◆ **Required action**
Please print the data again exactly as given.
::: Data under study
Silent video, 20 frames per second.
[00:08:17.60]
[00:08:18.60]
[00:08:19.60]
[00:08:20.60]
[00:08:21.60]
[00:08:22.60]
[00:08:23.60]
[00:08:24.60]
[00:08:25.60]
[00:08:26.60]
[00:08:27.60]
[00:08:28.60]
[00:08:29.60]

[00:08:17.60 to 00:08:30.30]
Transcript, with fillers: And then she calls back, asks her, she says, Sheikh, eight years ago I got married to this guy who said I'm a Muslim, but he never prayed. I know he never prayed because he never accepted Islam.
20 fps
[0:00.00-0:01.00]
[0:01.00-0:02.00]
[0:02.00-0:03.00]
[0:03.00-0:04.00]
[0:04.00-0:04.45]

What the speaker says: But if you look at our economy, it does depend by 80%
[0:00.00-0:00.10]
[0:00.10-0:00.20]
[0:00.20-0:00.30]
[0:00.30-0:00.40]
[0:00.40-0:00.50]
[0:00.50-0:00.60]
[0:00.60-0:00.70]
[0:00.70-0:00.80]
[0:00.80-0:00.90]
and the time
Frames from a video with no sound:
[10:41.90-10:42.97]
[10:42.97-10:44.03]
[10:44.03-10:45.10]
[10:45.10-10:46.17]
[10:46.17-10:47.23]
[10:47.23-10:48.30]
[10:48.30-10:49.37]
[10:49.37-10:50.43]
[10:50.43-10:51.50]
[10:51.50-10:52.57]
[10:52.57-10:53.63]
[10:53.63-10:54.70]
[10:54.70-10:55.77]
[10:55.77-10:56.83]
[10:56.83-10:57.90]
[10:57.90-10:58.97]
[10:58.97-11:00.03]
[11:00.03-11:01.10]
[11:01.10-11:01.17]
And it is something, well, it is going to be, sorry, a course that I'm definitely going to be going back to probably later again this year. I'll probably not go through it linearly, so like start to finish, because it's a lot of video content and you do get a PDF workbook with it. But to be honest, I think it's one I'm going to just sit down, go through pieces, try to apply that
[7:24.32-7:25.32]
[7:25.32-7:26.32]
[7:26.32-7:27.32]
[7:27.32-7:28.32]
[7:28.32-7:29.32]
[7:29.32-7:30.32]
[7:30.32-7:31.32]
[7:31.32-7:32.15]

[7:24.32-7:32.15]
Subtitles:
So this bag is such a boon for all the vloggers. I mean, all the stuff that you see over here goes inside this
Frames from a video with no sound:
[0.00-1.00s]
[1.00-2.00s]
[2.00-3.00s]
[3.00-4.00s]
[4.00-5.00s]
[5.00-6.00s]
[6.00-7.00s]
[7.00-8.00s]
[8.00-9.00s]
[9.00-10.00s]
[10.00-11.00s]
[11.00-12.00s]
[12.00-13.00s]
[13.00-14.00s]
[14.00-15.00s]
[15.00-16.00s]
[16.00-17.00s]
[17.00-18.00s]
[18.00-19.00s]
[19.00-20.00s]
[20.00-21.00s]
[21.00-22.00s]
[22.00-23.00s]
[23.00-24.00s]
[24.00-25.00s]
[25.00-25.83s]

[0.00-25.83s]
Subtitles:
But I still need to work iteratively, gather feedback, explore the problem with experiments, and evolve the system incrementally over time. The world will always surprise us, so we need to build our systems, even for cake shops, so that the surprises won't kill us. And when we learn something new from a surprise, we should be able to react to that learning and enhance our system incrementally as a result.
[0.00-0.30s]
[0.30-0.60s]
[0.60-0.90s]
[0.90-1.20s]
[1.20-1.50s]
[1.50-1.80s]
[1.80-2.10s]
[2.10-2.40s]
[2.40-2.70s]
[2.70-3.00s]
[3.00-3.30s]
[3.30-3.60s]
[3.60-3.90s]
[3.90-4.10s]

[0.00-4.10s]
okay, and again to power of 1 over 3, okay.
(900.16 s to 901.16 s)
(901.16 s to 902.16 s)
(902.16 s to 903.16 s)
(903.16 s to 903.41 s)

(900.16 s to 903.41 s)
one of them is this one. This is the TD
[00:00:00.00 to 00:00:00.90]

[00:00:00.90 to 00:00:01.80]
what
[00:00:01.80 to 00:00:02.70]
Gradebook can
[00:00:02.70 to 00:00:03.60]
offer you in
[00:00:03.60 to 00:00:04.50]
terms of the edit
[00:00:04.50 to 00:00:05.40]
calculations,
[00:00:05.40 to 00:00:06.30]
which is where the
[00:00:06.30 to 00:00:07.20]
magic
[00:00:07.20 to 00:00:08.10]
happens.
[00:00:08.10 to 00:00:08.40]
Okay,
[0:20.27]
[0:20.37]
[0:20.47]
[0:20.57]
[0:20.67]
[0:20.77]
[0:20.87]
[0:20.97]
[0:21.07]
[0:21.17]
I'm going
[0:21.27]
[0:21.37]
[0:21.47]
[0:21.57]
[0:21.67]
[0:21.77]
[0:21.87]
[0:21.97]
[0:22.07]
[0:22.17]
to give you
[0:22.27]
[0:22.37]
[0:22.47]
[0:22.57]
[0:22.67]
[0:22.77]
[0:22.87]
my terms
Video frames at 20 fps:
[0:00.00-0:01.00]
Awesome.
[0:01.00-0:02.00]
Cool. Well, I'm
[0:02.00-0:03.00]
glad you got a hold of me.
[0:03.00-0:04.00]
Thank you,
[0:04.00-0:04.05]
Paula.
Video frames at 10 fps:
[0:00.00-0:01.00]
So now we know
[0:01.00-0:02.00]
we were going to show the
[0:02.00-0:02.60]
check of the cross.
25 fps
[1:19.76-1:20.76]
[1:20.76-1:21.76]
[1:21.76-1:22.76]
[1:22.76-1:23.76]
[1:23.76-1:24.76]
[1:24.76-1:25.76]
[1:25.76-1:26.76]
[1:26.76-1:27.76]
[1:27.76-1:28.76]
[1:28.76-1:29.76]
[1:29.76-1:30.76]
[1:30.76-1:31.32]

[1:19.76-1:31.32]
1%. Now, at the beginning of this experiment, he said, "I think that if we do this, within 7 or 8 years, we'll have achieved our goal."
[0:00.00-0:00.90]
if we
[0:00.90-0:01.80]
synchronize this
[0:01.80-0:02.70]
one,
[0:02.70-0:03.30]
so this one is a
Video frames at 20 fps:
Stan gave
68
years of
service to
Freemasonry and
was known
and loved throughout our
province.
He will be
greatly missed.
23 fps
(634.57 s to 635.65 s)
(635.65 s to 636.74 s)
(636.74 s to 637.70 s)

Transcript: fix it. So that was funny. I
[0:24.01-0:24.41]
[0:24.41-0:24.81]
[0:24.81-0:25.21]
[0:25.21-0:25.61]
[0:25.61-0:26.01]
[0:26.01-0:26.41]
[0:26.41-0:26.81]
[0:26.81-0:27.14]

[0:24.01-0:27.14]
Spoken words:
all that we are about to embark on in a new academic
::::::
◆ **Solution to the exercise**
Silent video, 20 frames per second.
[00:08:17.60]
[00:08:18.60]
[00:08:19.60]
[00:08:20.60]
[00:08:21.60]
[00:08:22.60]
[00:08:23.60]
[00:08:24.60]
[00:08:25.60]
[00:08:26.60]
[00:08:27.60]
[00:08:28.60]
[00:08:29.60]

[00:08:17.60 to 00:08:30.30]
Transcript, with fillers: And then she calls back, asks her, she says, Sheikh, eight years ago I got married to this guy who said I'm a Muslim, but he never prayed. I know he never prayed because he never accepted Islam.
20 fps
[0:00.00-0:01.00]
[0:01.00-0:02.00]
[0:02.00-0:03.00]
[0:03.00-0:04.00]
[0:04.00-0:04.45]

What the speaker says: But if you look at our economy, it does depend by 80%
[0:00.00-0:00.10]
[0:00.10-0:00.20]
[0:00.20-0:00.30]
[0:00.30-0:00.40]
[0:00.40-0:00.50]
[0:00.50-0:00.60]
[0:00.60-0:00.70]
[0:00.70-0:00.80]
[0:00.80-0:00.90]
and the time
Frames from a video with no sound:
[10:41.90-10:42.97]
[10:42.97-10:44.03]
[10:44.03-10:45.10]
[10:45.10-10:46.17]
[10:46.17-10:47.23]
[10:47.23-10:48.30]
[10:48.30-10:49.37]
[10:49.37-10:50.43]
[10:50.43-10:51.50]
[10:51.50-10:52.57]
[10:52.57-10:53.63]
[10:53.63-10:54.70]
[10:54.70-10:55.77]
[10:55.77-10:56.83]
[10:56.83-10:57.90]
[10:57.90-10:58.97]
[10:58.97-11:00.03]
[11:00.03-11:01.10]
[11:01.10-11:01.17]
And it is something, well, it is going to be, sorry, a course that I'm definitely going to be going back to probably later again this year. I'll probably not go through it linearly, so like start to finish, because it's a lot of video content and you do get a PDF workbook with it. But to be honest, I think it's one I'm going to just sit down, go through pieces, try to apply that
[7:24.32-7:25.32]
[7:25.32-7:26.32]
[7:26.32-7:27.32]
[7:27.32-7:28.32]
[7:28.32-7:29.32]
[7:29.32-7:30.32]
[7:30.32-7:31.32]
[7:31.32-7:32.15]

[7:24.32-7:32.15]
Subtitles:
So this bag is such a boon for all the vloggers. I mean, all the stuff that you see over here goes inside this
Frames from a video with no sound:
[0.00-1.00s]
[1.00-2.00s]
[2.00-3.00s]
[3.00-4.00s]
[4.00-5.00s]
[5.00-6.00s]
[6.00-7.00s]
[7.00-8.00s]
[8.00-9.00s]
[9.00-10.00s]
[10.00-11.00s]
[11.00-12.00s]
[12.00-13.00s]
[13.00-14.00s]
[14.00-15.00s]
[15.00-16.00s]
[16.00-17.00s]
[17.00-18.00s]
[18.00-19.00s]
[19.00-20.00s]
[20.00-21.00s]
[21.00-22.00s]
[22.00-23.00s]
[23.00-24.00s]
[24.00-25.00s]
[25.00-25.83s]

[0.00-25.83s]
Subtitles:
But I still need to work iteratively, gather feedback, explore the problem with experiments, and evolve the system incrementally over time. The world will always surprise us, so we need to build our systems, even for cake shops, so that the surprises won't kill us. And when we learn something new from a surprise, we should be able to react to that learning and enhance our system incrementally as a result.
[0.00-0.30s]
[0.30-0.60s]
[0.60-0.90s]
[0.90-1.20s]
[1.20-1.50s]
[1.50-1.80s]
[1.80-2.10s]
[2.10-2.40s]
[2.40-2.70s]
[2.70-3.00s]
[3.00-3.30s]
[3.30-3.60s]
[3.60-3.90s]
[3.90-4.10s]

[0.00-4.10s]
okay, and again to power of 1 over 3, okay.
(900.16 s to 901.16 s)
(901.16 s to 902.16 s)
(902.16 s to 903.16 s)
(903.16 s to 903.41 s)

(900.16 s to 903.41 s)
one of them is this one. This is the TD
[00:00:00.00 to 00:00:00.90]

[00:00:00.90 to 00:00:01.80]
what
[00:00:01.80 to 00:00:02.70]
Gradebook can
[00:00:02.70 to 00:00:03.60]
offer you in
[00:00:03.60 to 00:00:04.50]
terms of the edit
[00:00:04.50 to 00:00:05.40]
calculations,
[00:00:05.40 to 00:00:06.30]
which is where the
[00:00:06.30 to 00:00:07.20]
magic
[00:00:07.20 to 00:00:08.10]
happens.
[00:00:08.10 to 00:00:08.40]
Okay,
[0:20.27]
[0:20.37]
[0:20.47]
[0:20.57]
[0:20.67]
[0:20.77]
[0:20.87]
[0:20.97]
[0:21.07]
[0:21.17]
I'm going
[0:21.27]
[0:21.37]
[0:21.47]
[0:21.57]
[0:21.67]
[0:21.77]
[0:21.87]
[0:21.97]
[0:22.07]
[0:22.17]
to give you
[0:22.27]
[0:22.37]
[0:22.47]
[0:22.57]
[0:22.67]
[0:22.77]
[0:22.87]
my terms
Video frames at 20 fps:
[0:00.00-0:01.00]
Awesome.
[0:01.00-0:02.00]
Cool. Well, I'm
[0:02.00-0:03.00]
glad you got a hold of me.
[0:03.00-0:04.00]
Thank you,
[0:04.00-0:04.05]
Paula.
Video frames at 10 fps:
[0:00.00-0:01.00]
So now we know
[0:01.00-0:02.00]
we were going to show the
[0:02.00-0:02.60]
check of the cross.
25 fps
[1:19.76-1:20.76]
[1:20.76-1:21.76]
[1:21.76-1:22.76]
[1:22.76-1:23.76]
[1:23.76-1:24.76]
[1:24.76-1:25.76]
[1:25.76-1:26.76]
[1:26.76-1:27.76]
[1:27.76-1:28.76]
[1:28.76-1:29.76]
[1:29.76-1:30.76]
[1:30.76-1:31.32]

[1:19.76-1:31.32]
1%. Now, at the beginning of this experiment, he said, "I think that if we do this, within 7 or 8 years, we'll have achieved our goal."
[0:00.00-0:00.90]
if we
[0:00.90-0:01.80]
synchronize this
[0:01.80-0:02.70]
one,
[0:02.70-0:03.30]
so this one is a
Video frames at 20 fps:
Stan gave
68
years of
service to
Freemasonry and
was known
and loved throughout our
province.
He will be
greatly missed.
23 fps
(634.57 s to 635.65 s)
(635.65 s to 636.74 s)
(636.74 s to 637.70 s)

Transcript: fix it. So that was funny. I
[0:24.01-0:24.41]
[0:24.41-0:24.81]
[0:24.81-0:25.21]
[0:25.21-0:25.61]
[0:25.61-0:26.01]
[0:26.01-0:26.41]
[0:26.41-0:26.81]
[0:26.81-0:27.14]

[0:24.01-0:27.14]
Spoken words:
all that we are about to embark on in a new academic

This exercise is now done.